■ WORK ITEM ■
Below are records to transcribe in full and unchanged; omit every picture.

= = =

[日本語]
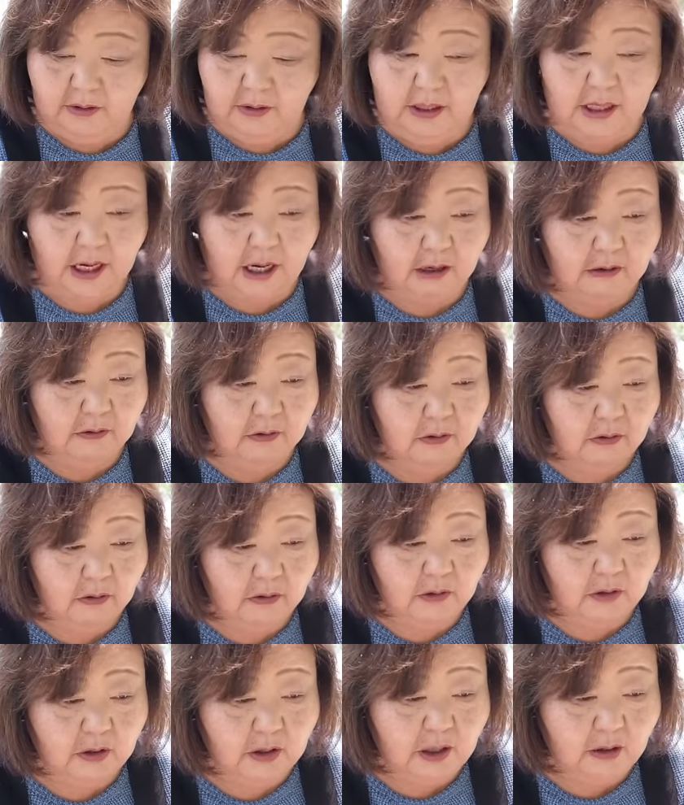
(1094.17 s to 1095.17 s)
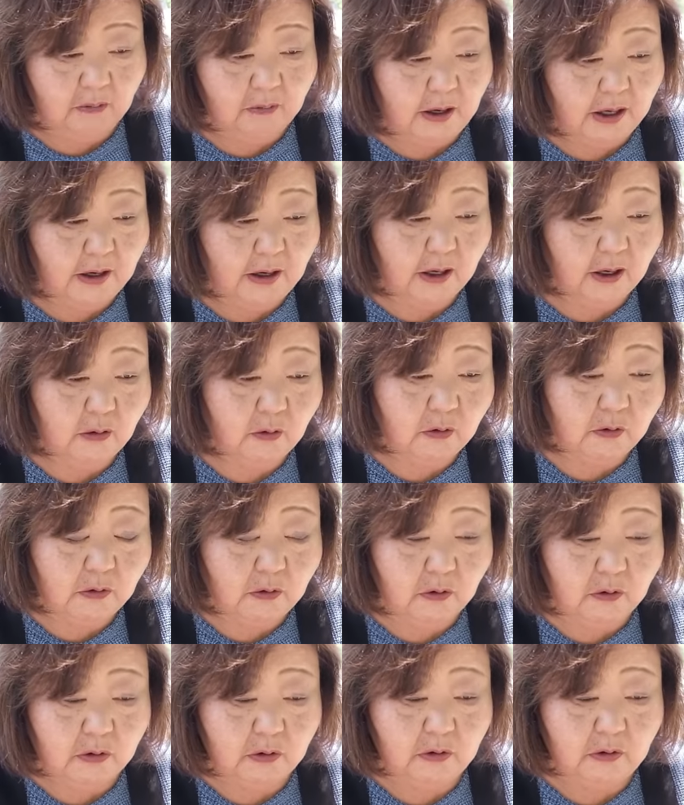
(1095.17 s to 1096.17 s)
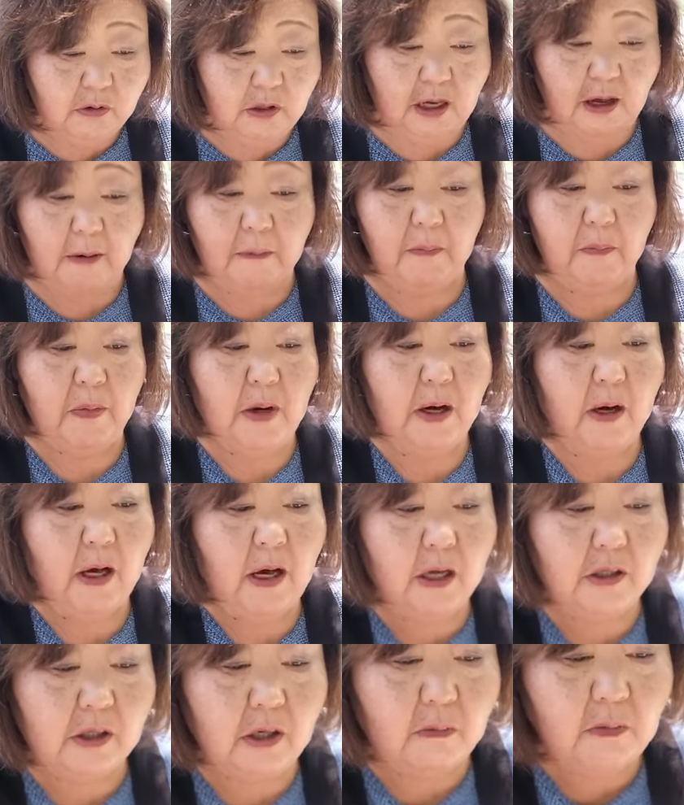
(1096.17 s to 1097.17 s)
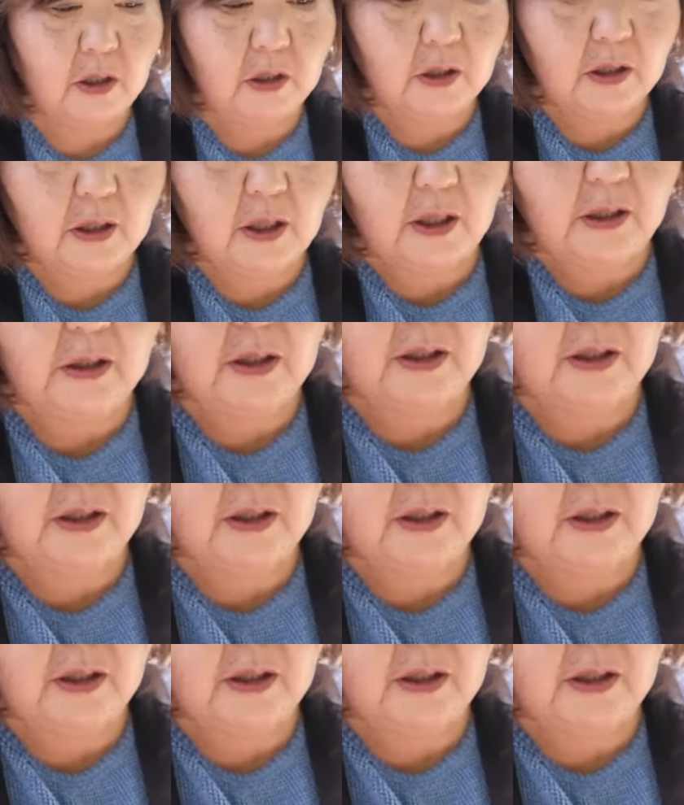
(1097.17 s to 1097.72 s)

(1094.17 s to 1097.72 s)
やるといえば、この古い葉っぱハサミ使わな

= = =

■ SOLVED PROBLEM ■
[日本語]
(1094.17 s to 1095.17 s)
(1095.17 s to 1096.17 s)
(1096.17 s to 1097.17 s)
(1097.17 s to 1097.72 s)

(1094.17 s to 1097.72 s)
やるといえば、この古い葉っぱハサミ使わな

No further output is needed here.